My personal opinion is that if you send your army into someone else’s country and bust it up, at the very least you ought to pay outright the costs for the repair of what you did (or, through your criminal lack of advance planning, allowed others to do) there. I think saddling any emerging Iraqi government with a hefty $10 billion of debt is not only mean-spirited but also just plain wrong.
(I also think that in any reconstruction effort, the process ought to be controlled by the Iraqis themselves as much as possible, and the work done by Iraqi companies and Iraqi workers–rather than have Halliburton and Co hauling off the profits from the reconstruction and specially imported migrant workers hauling off the paychecks while Iraqis themselves are out of work… But I guess most of that goes without saying?)
But I guess the good folks from Win Without War, MoveOn, etc., all thought differently, and have been mounting a heavy grassroots phone-in campaign to have people try to persuade their congressional representatives not to give Bush the reconstruction money as an outright grant.
I can see the logic in their position. At a time when 43 million US citizens have no health insurance and schools and bridges throughout this country are crumbling for lack of investment, maybe it does seem inappropriate to “give” huge chunks of US taxpayer money to (re-)build schools, bridges, and hospitals in Iraq….
Well, maybe the folks in the Senate and House should have thought about that before they voted last November to give the Prez a blank check to launch a war against Iraq???
I do recall back in January, when the Charlottesville Center for Peace and Justice was at the height of the (successful) campaign to have the city council in our cute small city here in central Virginia pass a vote against the launching of any war against Iraq without express UN sanction, I was one of the people who went down to the city council meeting and spoke in favor of the resolution.

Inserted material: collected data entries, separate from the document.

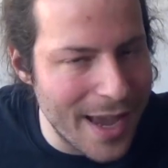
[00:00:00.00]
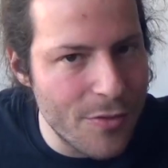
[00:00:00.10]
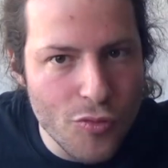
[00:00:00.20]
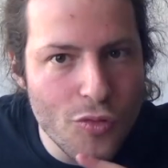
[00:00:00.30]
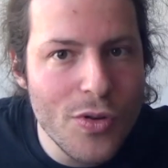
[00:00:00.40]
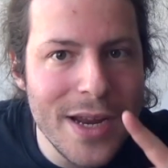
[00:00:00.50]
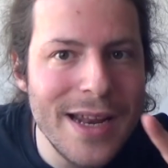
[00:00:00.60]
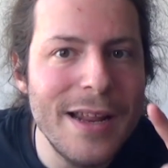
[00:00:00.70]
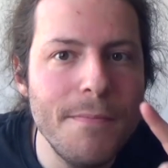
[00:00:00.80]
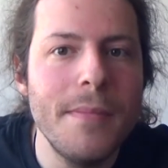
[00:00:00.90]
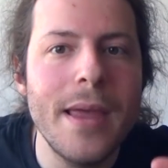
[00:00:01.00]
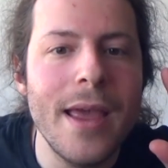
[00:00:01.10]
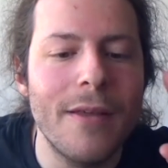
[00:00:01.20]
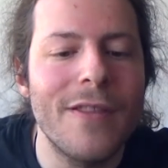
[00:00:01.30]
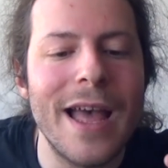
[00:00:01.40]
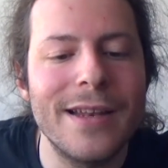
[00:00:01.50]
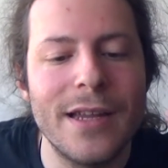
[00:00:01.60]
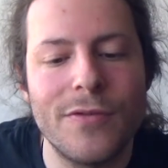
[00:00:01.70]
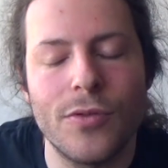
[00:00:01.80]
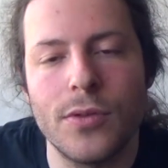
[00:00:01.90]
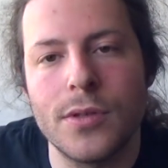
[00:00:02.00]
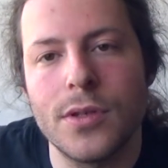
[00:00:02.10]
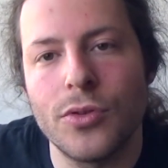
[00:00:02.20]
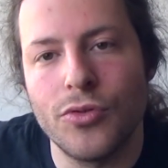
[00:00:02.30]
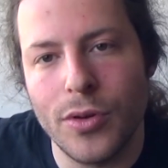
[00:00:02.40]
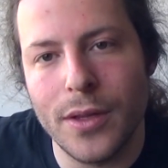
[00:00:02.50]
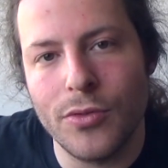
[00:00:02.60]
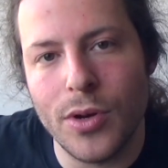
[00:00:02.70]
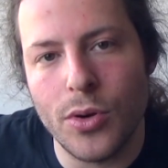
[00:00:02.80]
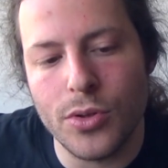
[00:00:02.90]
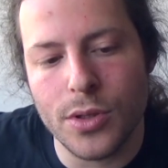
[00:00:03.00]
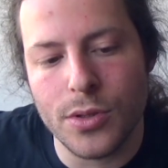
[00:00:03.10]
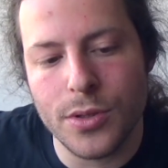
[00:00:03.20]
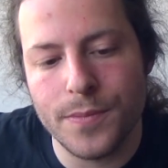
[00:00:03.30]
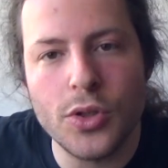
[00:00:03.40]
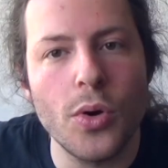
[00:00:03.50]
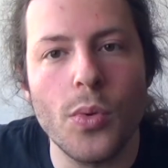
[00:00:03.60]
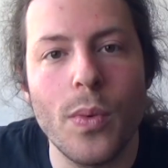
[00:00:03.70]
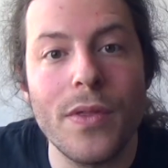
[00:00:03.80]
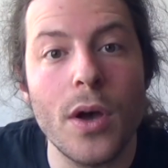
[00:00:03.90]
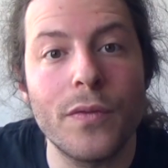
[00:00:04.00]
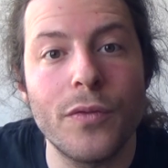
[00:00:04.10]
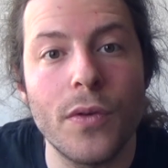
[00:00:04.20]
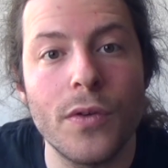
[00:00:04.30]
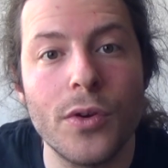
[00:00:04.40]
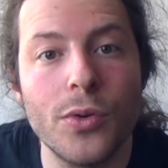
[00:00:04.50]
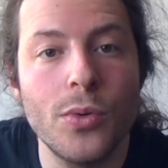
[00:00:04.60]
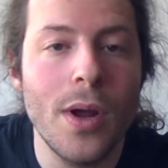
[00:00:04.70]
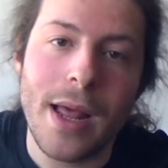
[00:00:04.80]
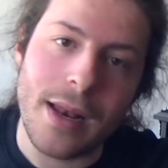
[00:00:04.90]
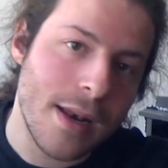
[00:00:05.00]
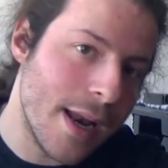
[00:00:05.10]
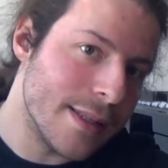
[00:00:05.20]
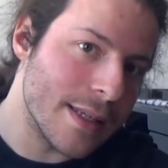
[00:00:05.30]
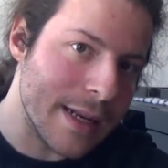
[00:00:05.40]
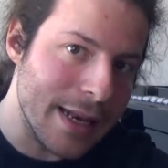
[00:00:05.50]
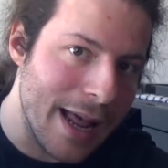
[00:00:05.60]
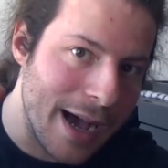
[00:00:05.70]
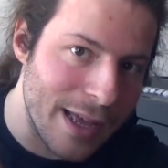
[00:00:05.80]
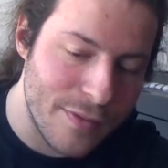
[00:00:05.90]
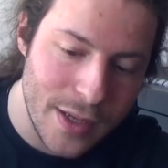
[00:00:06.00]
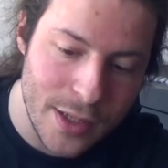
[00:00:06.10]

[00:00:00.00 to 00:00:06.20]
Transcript: can really make that difference during the rehearsals. So without further ado, let's dive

Speaking from all my decades of experience of matters Middle Eastern, I explained to the council members that any war would lead to any extremely long-drawn-out and expensive US occupation in Iraq– and that the money to pay for it would ultimately be shorn from the already-dwindling funds available for social programs inside this country.
And that, sadly, is exactly what’s happening now.
So yes, I totally see where Win Without War, MoveOn, etc, are coming from. But I still think that the US “broke” Iraq, so now the US needs to “mend” what it broke…
But then again, there is a big side of me that loves to note how many increasingly significant political defeats the Prez is starting to rack up as the ongoing tragedy of the war erodes his political charisma more and more. Eight Republican Senators voting against him? Wow! This is really getting interesting.